Wanita Ahli Ibadah yang Bertobat di Ka
Ibrahim as-Saih rahimahullah menceritakan, “Ketika aku sedang thawaf di Baitullah, aku melihat seorang wanita yang bergelantungan di Ka’bah sambil menyeru Tuhannya, ‘Duhai sepinya diriku setelah bersama, hinanya aku setelah mulia, miskinnya aku setelah kaya, duhai alangkah besarnya musibahku.’
Aku bertanya padanya, ‘Apa musibahmu?’
‘Kehilangan hati,’ jawabnya.
‘Tidakkah sebaiknya kamu lunakkan suaramu?’ pintaku.
‘Wahai tuan, rumah ini rumahmu atau rumah-Nya?’
‘Rumah-Nya.’
‘Wilayah haram ini milikmu atau milik-Nya?’
‘Milik-Nya.’
‘Siapa yang meminta kita mengunjunginya?’
‘Dia.’
‘Kalau begitu biarkan kita menghinakan diri di depan-Nya sebagaimana Dia telah mengundang kita dan menunjukkan kita kepada-Nya.’

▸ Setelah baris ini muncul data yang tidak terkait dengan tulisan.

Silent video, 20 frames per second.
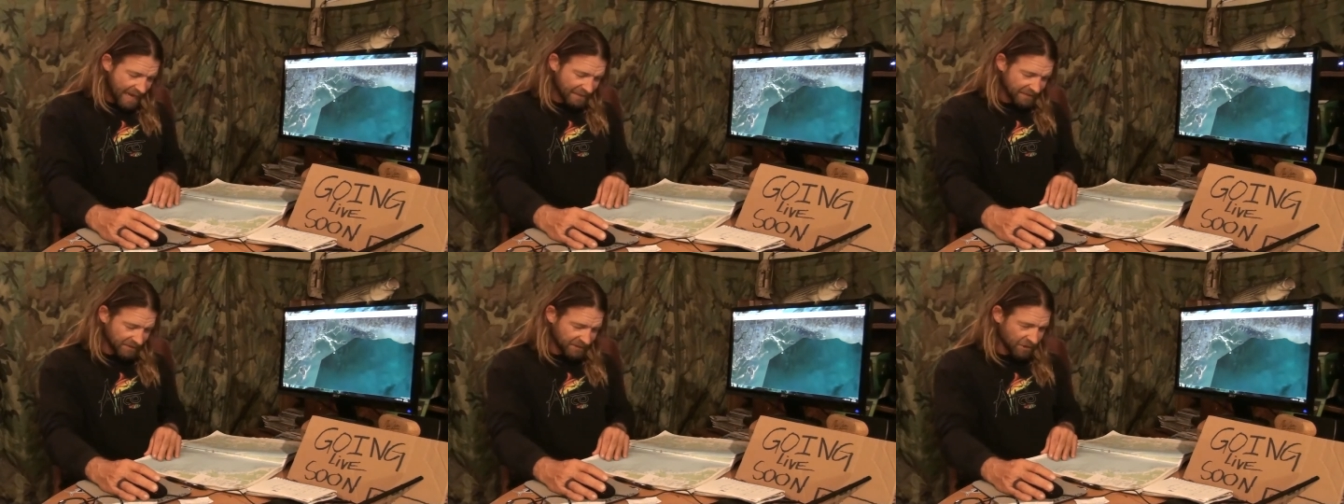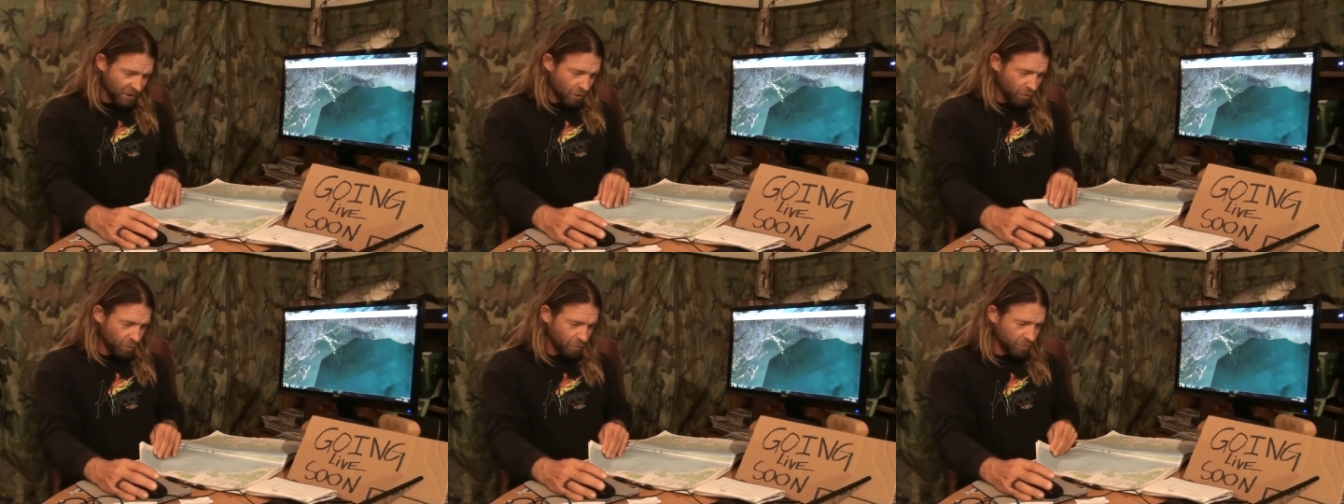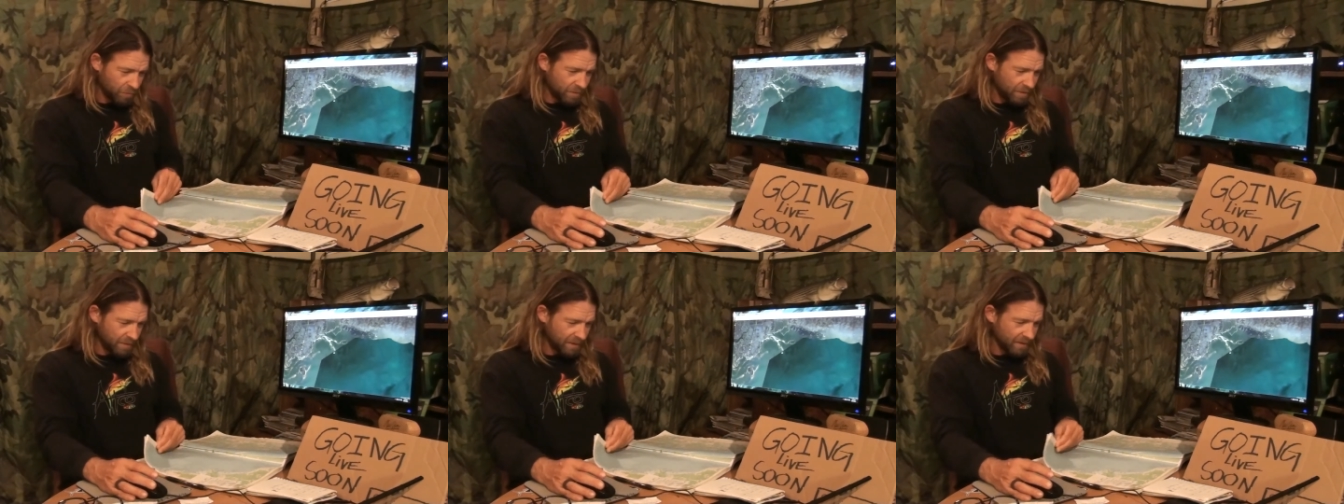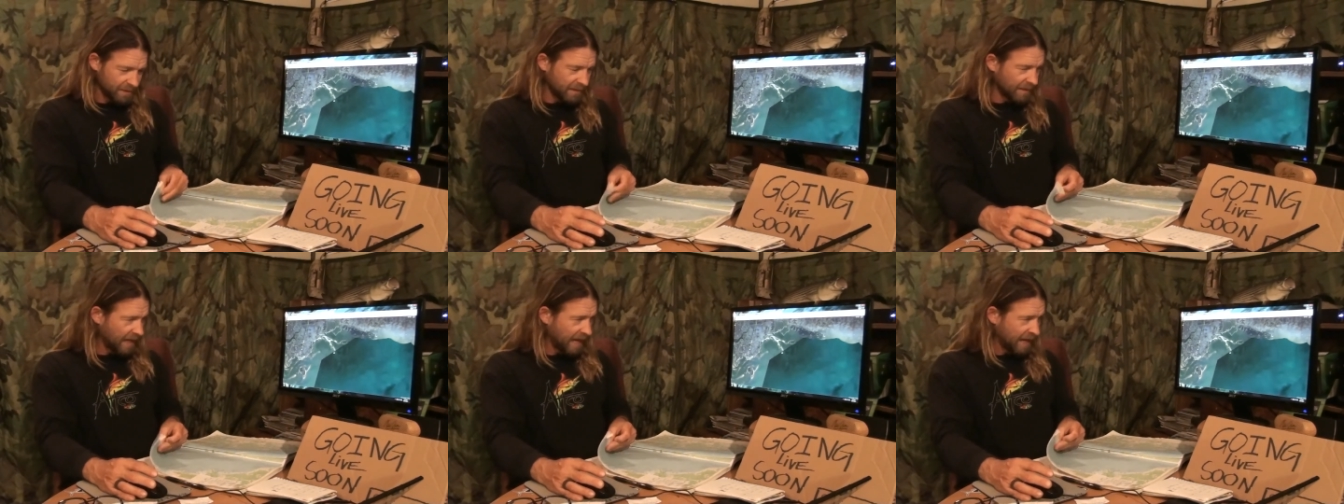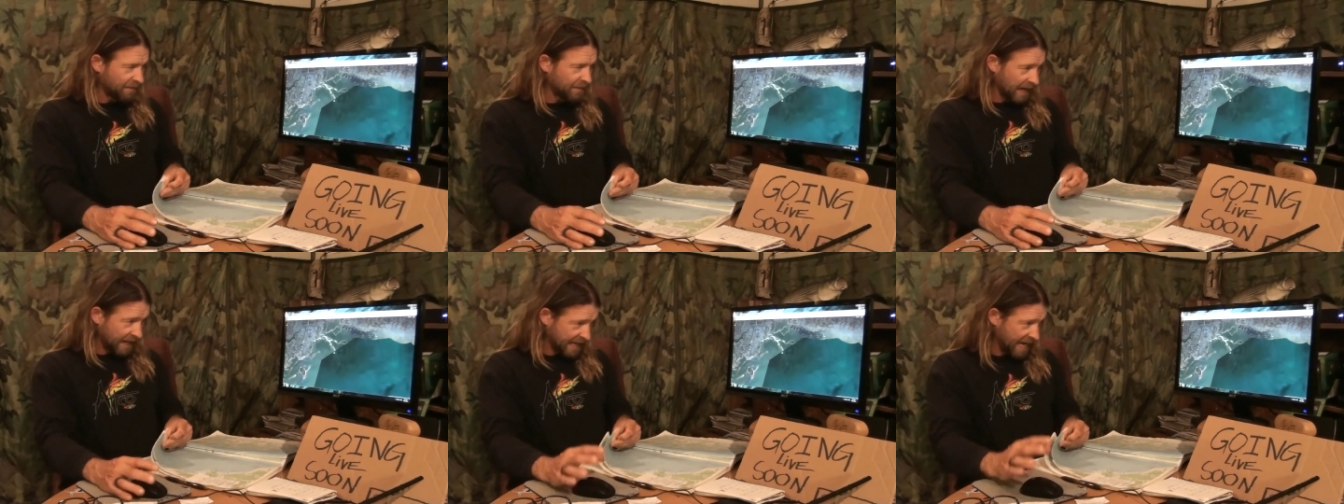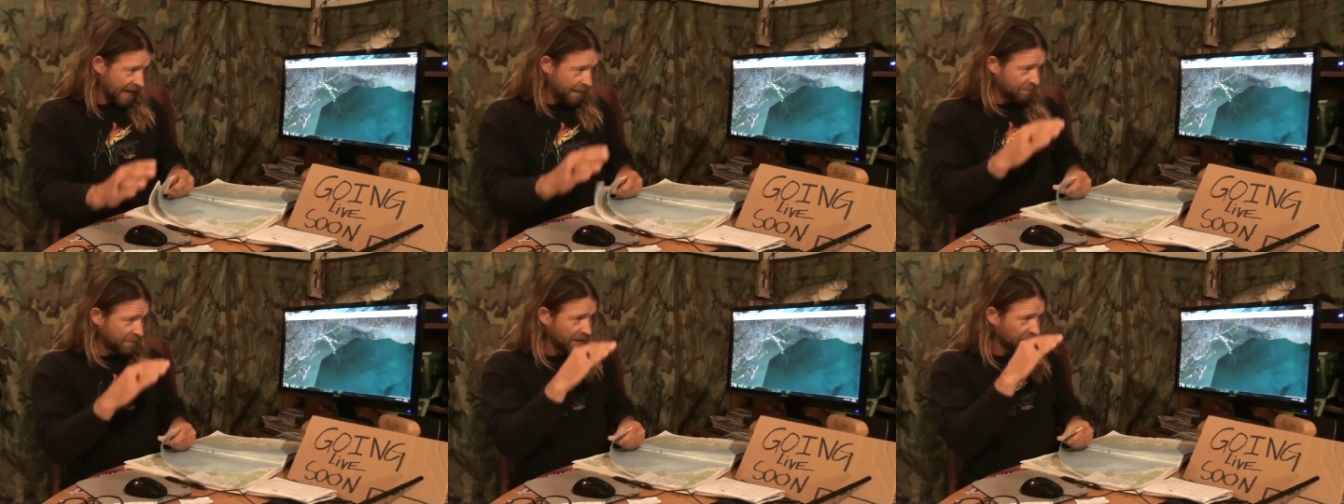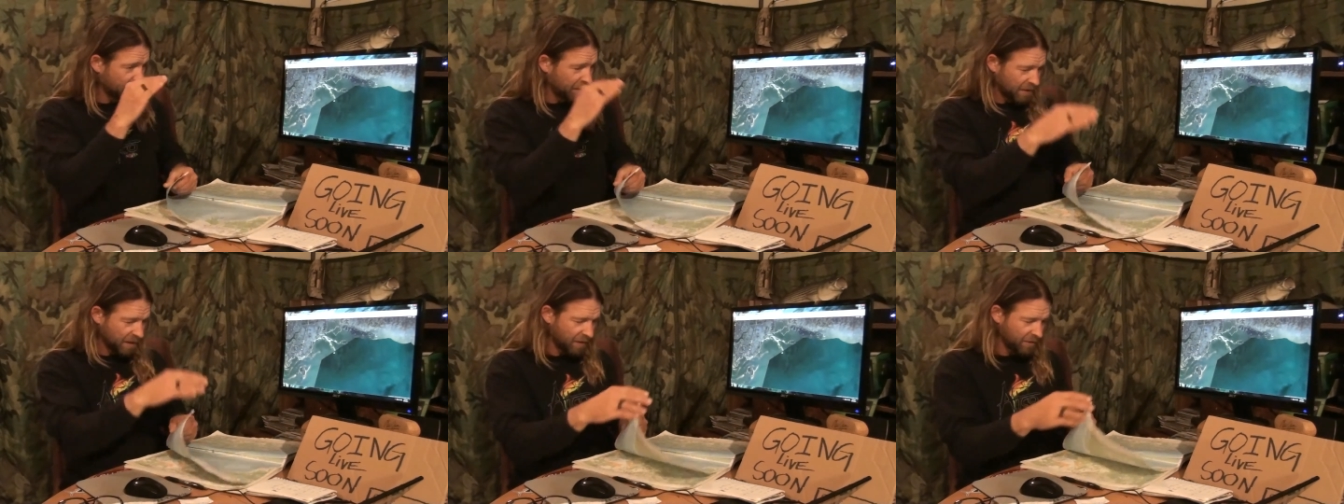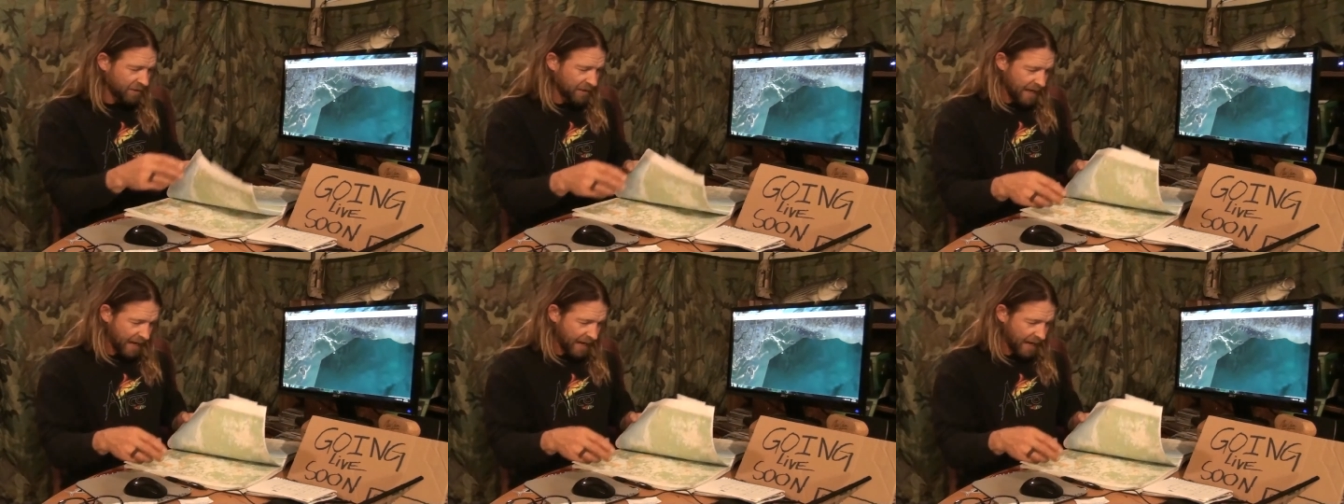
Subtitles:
So I camped there for another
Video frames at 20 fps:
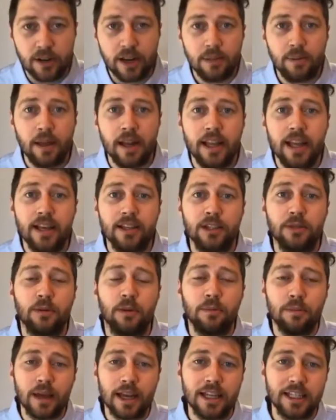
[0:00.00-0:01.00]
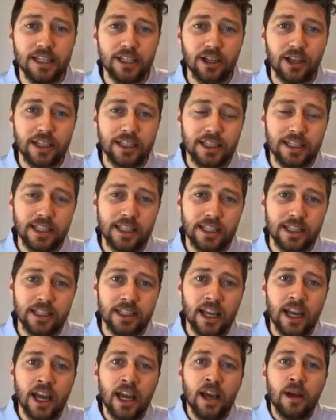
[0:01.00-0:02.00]
and Penny has some amazing
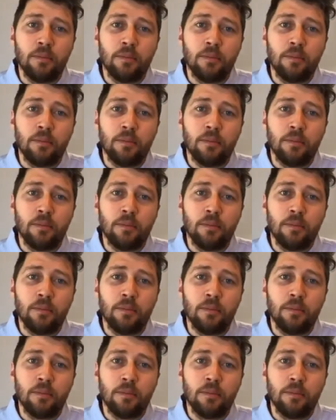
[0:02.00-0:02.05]
ideas.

Kemudian dia mengangkat tangannya dan berdoa, ‘Wahai Tuhanku, demi cinta-Mu kepadaku, kembalikanlah hatiku.’
‘Dari mana kamu tahu Dia mencintaimu?’ tanyaku.
‘Dari penjagaan-Nya terhadapku. Dia telah mengerahkan pasukan-Nya untuk mencariku, memberikan harta, dan menyiapkan para budak, lalu Dia keluarkan aku dari negeri syirik kemudian memasukkanku ke negeri tauhid. Setelah itu Dia mengenalkan kepadaku jalan menuju-Nya.’”
Manusia sejak dilahirkan berada dalam keadaan fitrah yang murni, dalam keadaan bertauhid dan Islam sebagaimana diterangkan dalam hadits yang sahih, tetapi setelah itu terjadi perubahan dan penyimpangan, baik dari pihak ayah, ibu, ataupun keluarga.
Seorang muslim yang bertauhid mengetahui bahwa Allah mencintainya ketika Allah mengeluarkannya dari kegelapan syirik menuju cahaya tauhid. Kewajiban seorang muslim yang bertauhid adalah membalas cinta Tuhannya dengan cinta, dan cinta hamba pada Tuhannya adalah dengan menaati-Nya dan tidak mendurhakai-Nya, karena seorang yang mencintai akan patuh kepada yang dicintainya.